There the similarities ended, because the Commodore 64 only had 16 colours, compared to Atari’s 128 (later upgraded to 256), 3 channel sound, compared to Atari’s 4 channel sound
Simple statistics like these look great on paper but don’t get even halfway into telling the actual story; 128 colours sounds like a lot until you realise that none of the display modes can put more than five onto the screen at a time without (machine code driven) help or relying on hardware sprites. Similarly, the POKEY outputs four 8-bit channels whilst the SID manages three 16-bit channels with more waveforms and filters available.
the VIC-20 had only a 20 column display.
The VIC defaults to 22 columns.
[The author’s dad] also thought [the C64] had 64K RAM, although there was only 38K free to BASIC and even some Machine Code programmers thought the limit was 54K, after turning off the BASIC and Kernal ROMs, while other Machine Code programmers thought the limit was only 39K.
The author’s dad was, of course, right because it does indeed have 64K but your correspondent doesn’t believe he’s ever spoken to a C64 assembly language programmer who thought there was only 39K available; even the most doltish beginner who utterly ignored everything in the programming references had immediate access to 42K. It would be interesting to know the actual source these claims are based on.

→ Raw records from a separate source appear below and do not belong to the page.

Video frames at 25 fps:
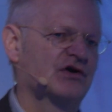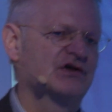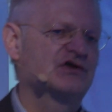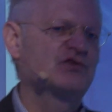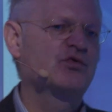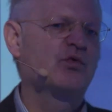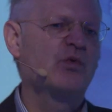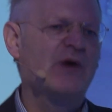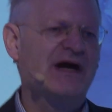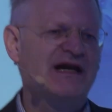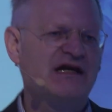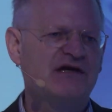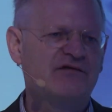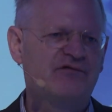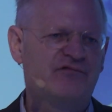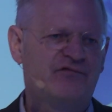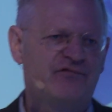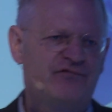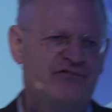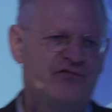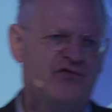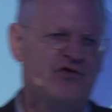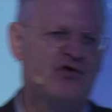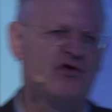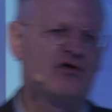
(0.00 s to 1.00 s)

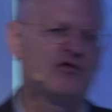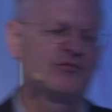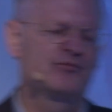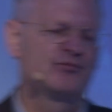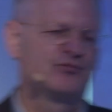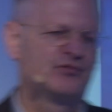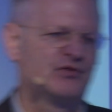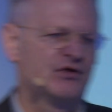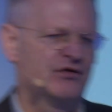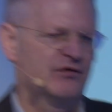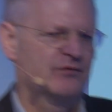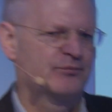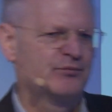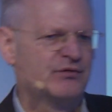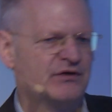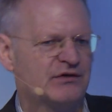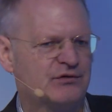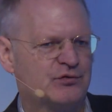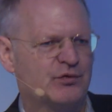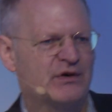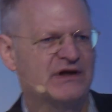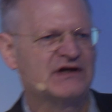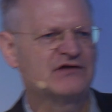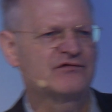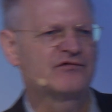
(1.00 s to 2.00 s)

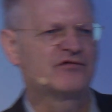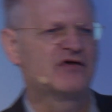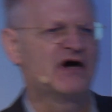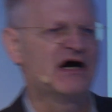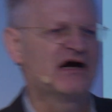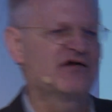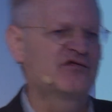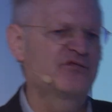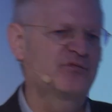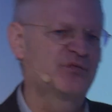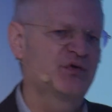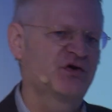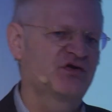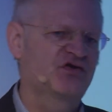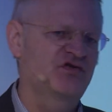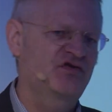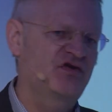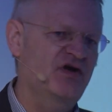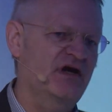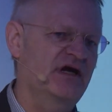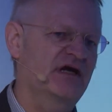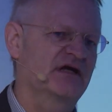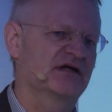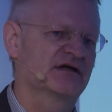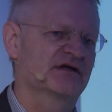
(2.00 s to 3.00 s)

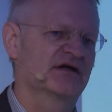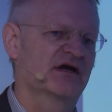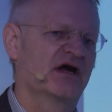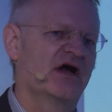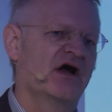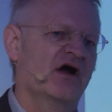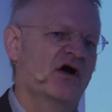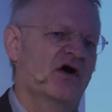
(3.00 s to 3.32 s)
25%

During my time as a Commodore 64 owner, I didn’t manage to find any cartridge or cassette based word processing software, or at least not for a price I could afford.
This isn’t the fault of the C64 or its software library and completely down to the author’s inability to actually look properly; affordable tape-based word processors did indeed exist in the UK and were regularly advertised in computer magazine, even the gaming-oriented titles like Zzap! 64. It could perhaps be argued by the author that he personally couldn’t purchase these titles over the counter but, whilst some people were lucky enough to live near an Atari specialist, for the majority of Atari 8-bit owners the software was very thin on the ground and the non-gaming titles nowhere to be seen so the cartridge he’s about to mention wouldn’t have been an option without going to mail order either.

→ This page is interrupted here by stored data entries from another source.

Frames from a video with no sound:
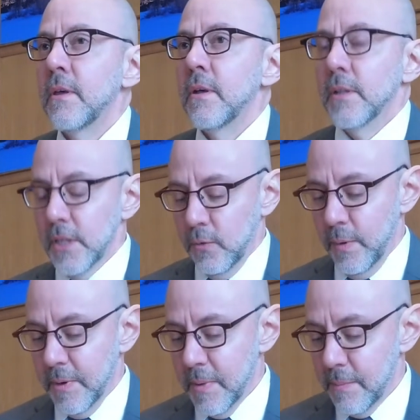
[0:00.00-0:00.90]
Little
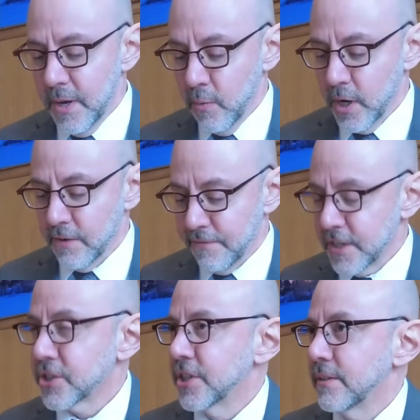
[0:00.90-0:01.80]
Women may be a work of
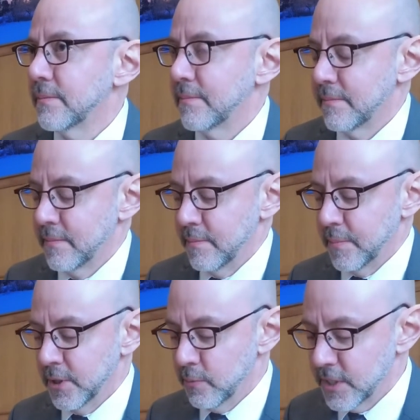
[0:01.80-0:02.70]
fiction,
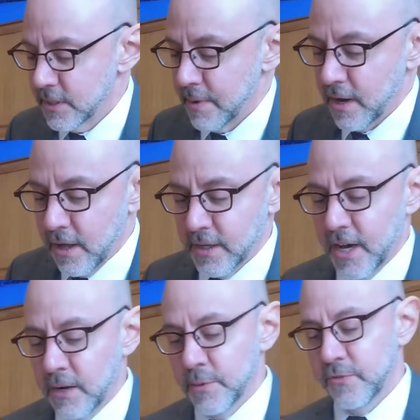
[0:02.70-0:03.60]
but Louisa May
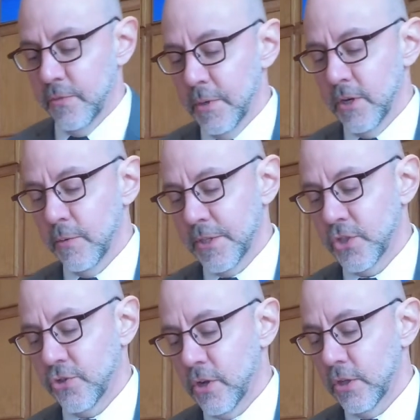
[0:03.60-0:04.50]
Alcott was familiar with the
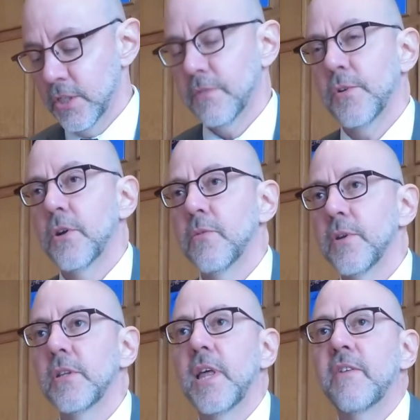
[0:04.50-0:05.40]
struggles of her
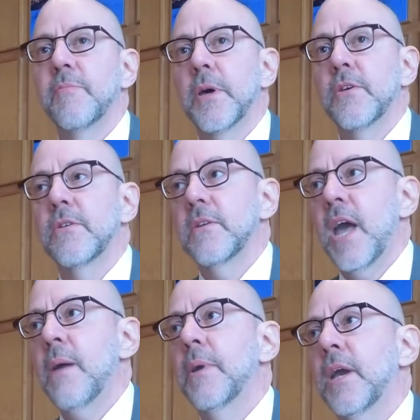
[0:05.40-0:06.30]
real-life mother,
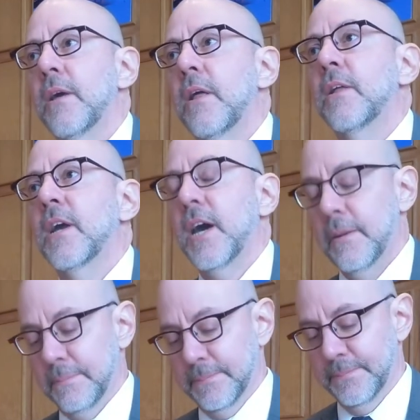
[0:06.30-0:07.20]
Abigail Alcott.
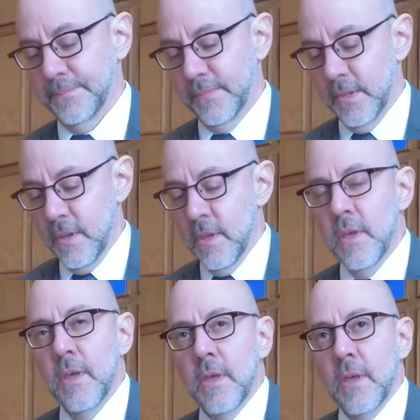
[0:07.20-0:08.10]

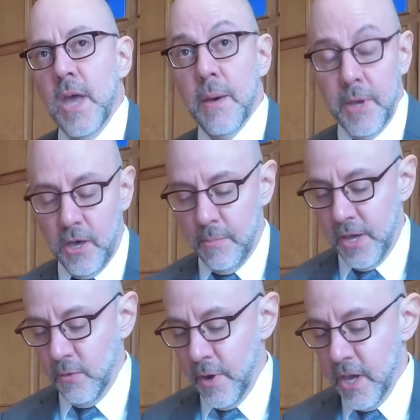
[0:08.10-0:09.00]
Abigail, by
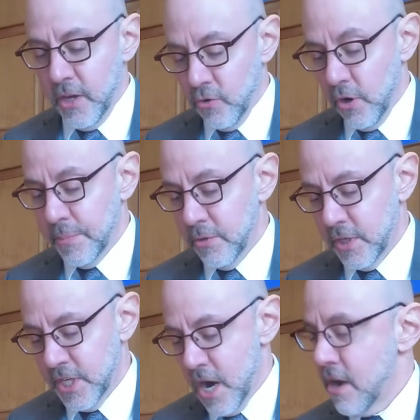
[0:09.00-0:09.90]
the way, grew up
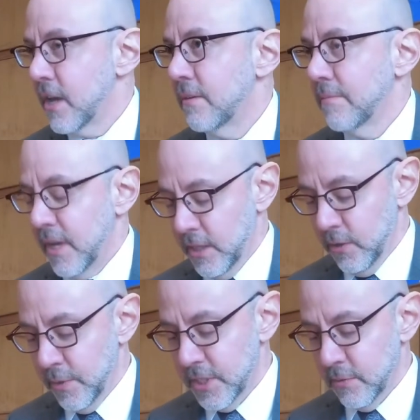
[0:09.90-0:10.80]
Unitarian, and
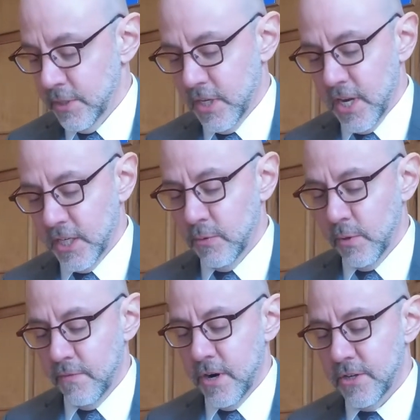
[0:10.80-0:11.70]
Louisa was connected
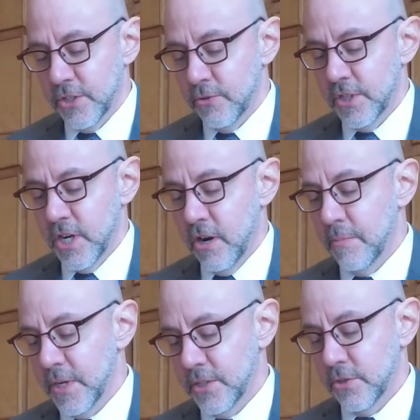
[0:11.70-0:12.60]
with various Unitarian
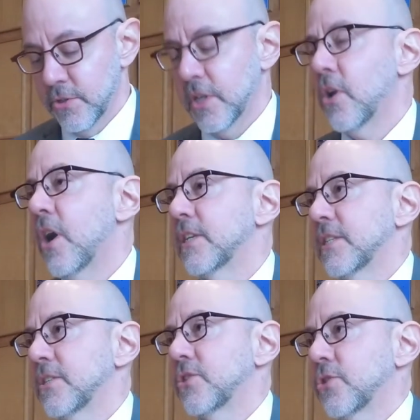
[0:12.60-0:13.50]
ministers and
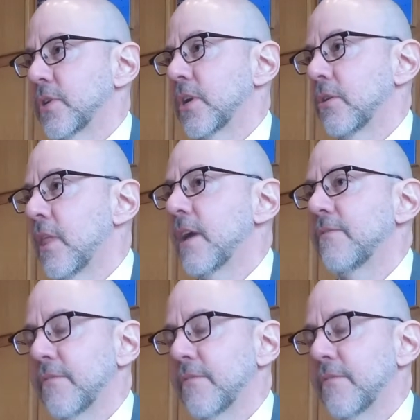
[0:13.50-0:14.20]
causes during her life.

On the other hand, Atari and third parties had produced all the software for their games consoles on cartridge and they continued to produce lots of software on cartridge for their computers instead of users having to buy a disk drive. This included the “Atari Writer” word processor.
And then they’d have to spend twenty or thirty minutes saving their work to cassette (Atari 8-bit tape access is painfully slow and can’t be significantly accelerated in software) or more likely be sensible and get a disk drive.
The Spectrum had Tasword, available on cassette.
And Tasword 64 for the C64 was available on cassette or disk, as was Mini Office (also on the Spectrum) which contained a word processor. As already noted several times elsewhere in this blog, the fault here lies squarely with the author.